Osteochondritis Dissecans Diagnosis
Diagnosis for Osteochondritis dissecans include X-ray examination, MRI test and arthroscopy:
1, X-ray examination: a typical injury clearly showed the outline of the limitations of subchondral bone sclerosis, and separated from the surrounding normal bone. Complete exfoliation and displaced persons can be seen in the femoral condyle defect translucent areas, intra-articular loose bodies can be seen.
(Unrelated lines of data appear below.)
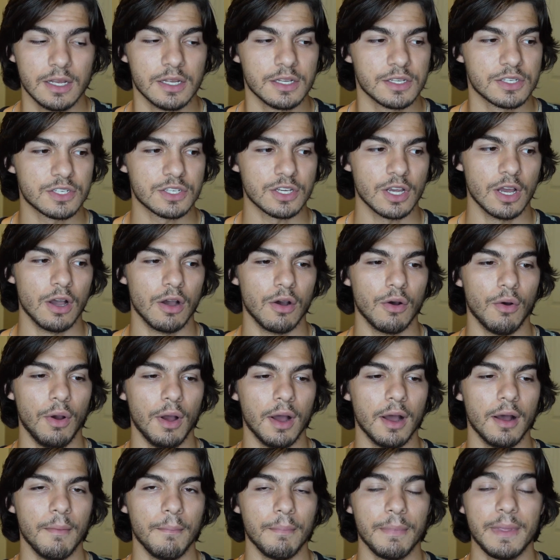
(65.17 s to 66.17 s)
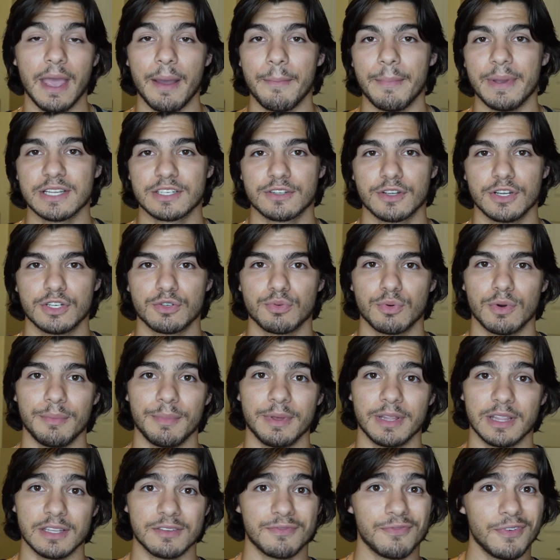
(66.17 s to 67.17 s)
So yeah, basically just want to
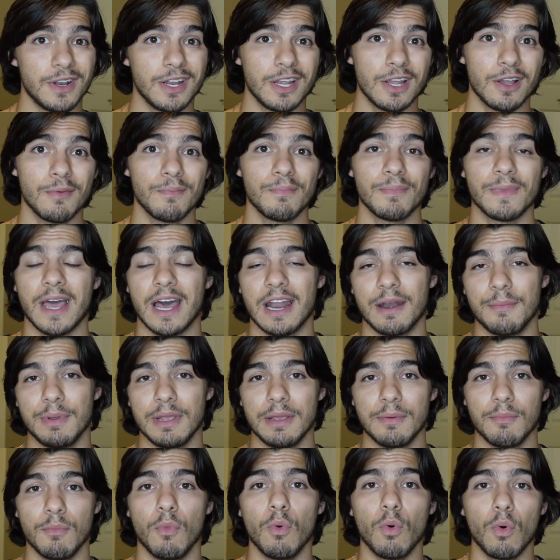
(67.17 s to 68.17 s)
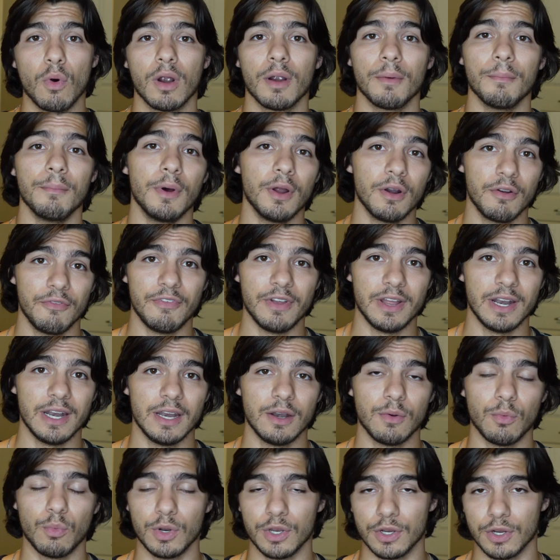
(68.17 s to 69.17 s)
make this video, how to be more
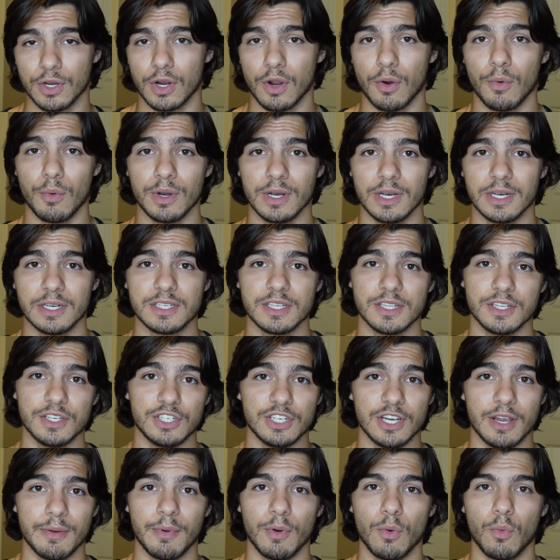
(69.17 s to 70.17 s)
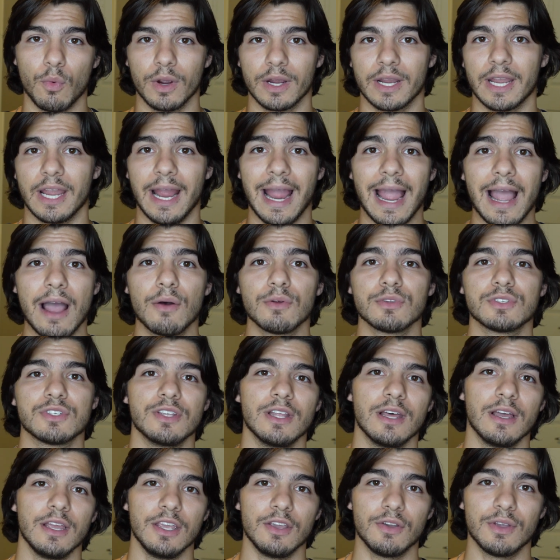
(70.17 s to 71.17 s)
motivated when you're going to the gym and working out
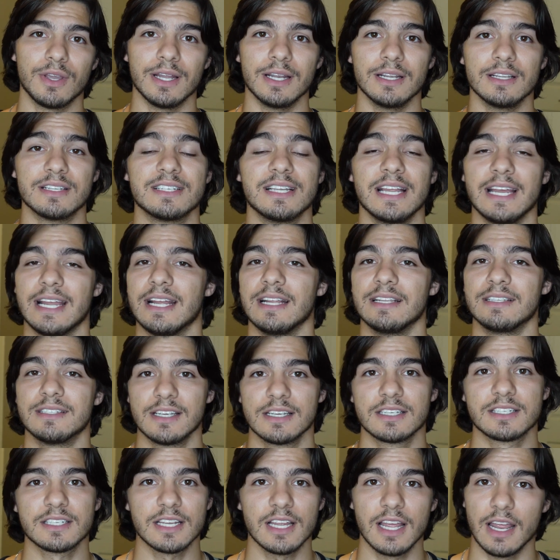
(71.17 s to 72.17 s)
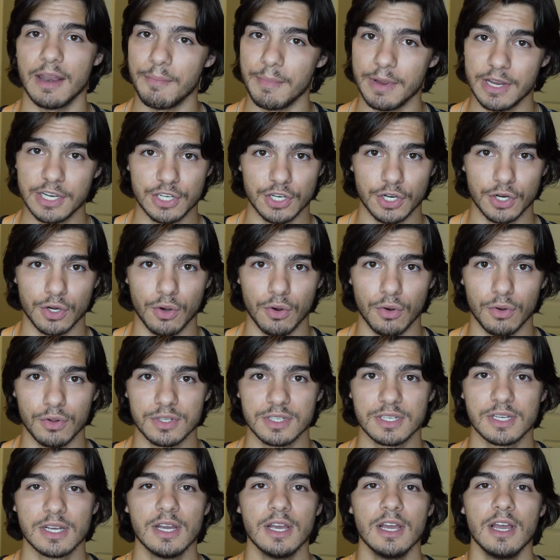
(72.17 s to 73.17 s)
so that you can stay consistent and meet your
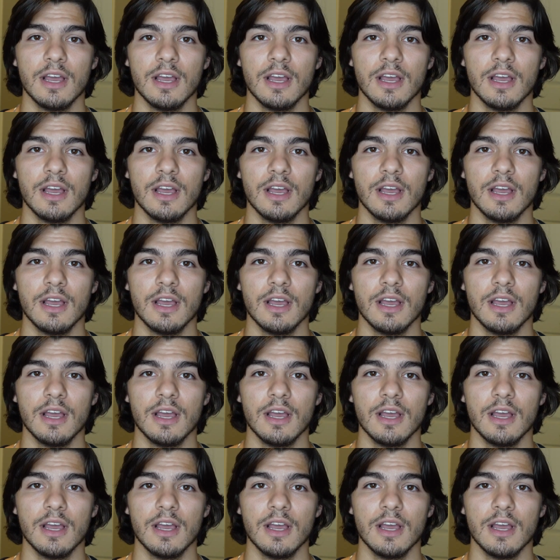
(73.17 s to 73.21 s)
goals.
Although the X-ray examination at the disease more common in use, but the X-ray diagnosis of OCD has greatly value the very least, because X-ray can not directly show the cartilage, and is often left out of small bone lesions or bone has not yet been stripped of lesions, that is, should not the early detection of Osteochondritis dissecans, is not conducive to the disease stages.
2, MRI test: MRI can demonstrate detailed anatomy of knee joint, in particular, direct imaging showed no cartilage structure and the unique ability of bone marrow lesions showed a very sensitive, has become the early diagnosis of osteochondritis dissecans of the phased and effective method. Noninvasive MRI can clearly show the articular cartilage and subchondral bone shape and signal change.
3, Arthroscopy: Arthroscopic surgery as a less traumatic surgical approach has been to evaluate the articular cartilage consider the best standard. However, in clinical use was found, arthroscopy and MRI examination of the relative lack of must have. Arthroscopic not happen Can not detect early changes in the general form of osteochondral lesions, which led to MRI and arthroscopy on Know the difference between type Ⅰ OCD in performance, particularly in lesions. In addition, MRI can reflect the surface contour and thickness of cartilage.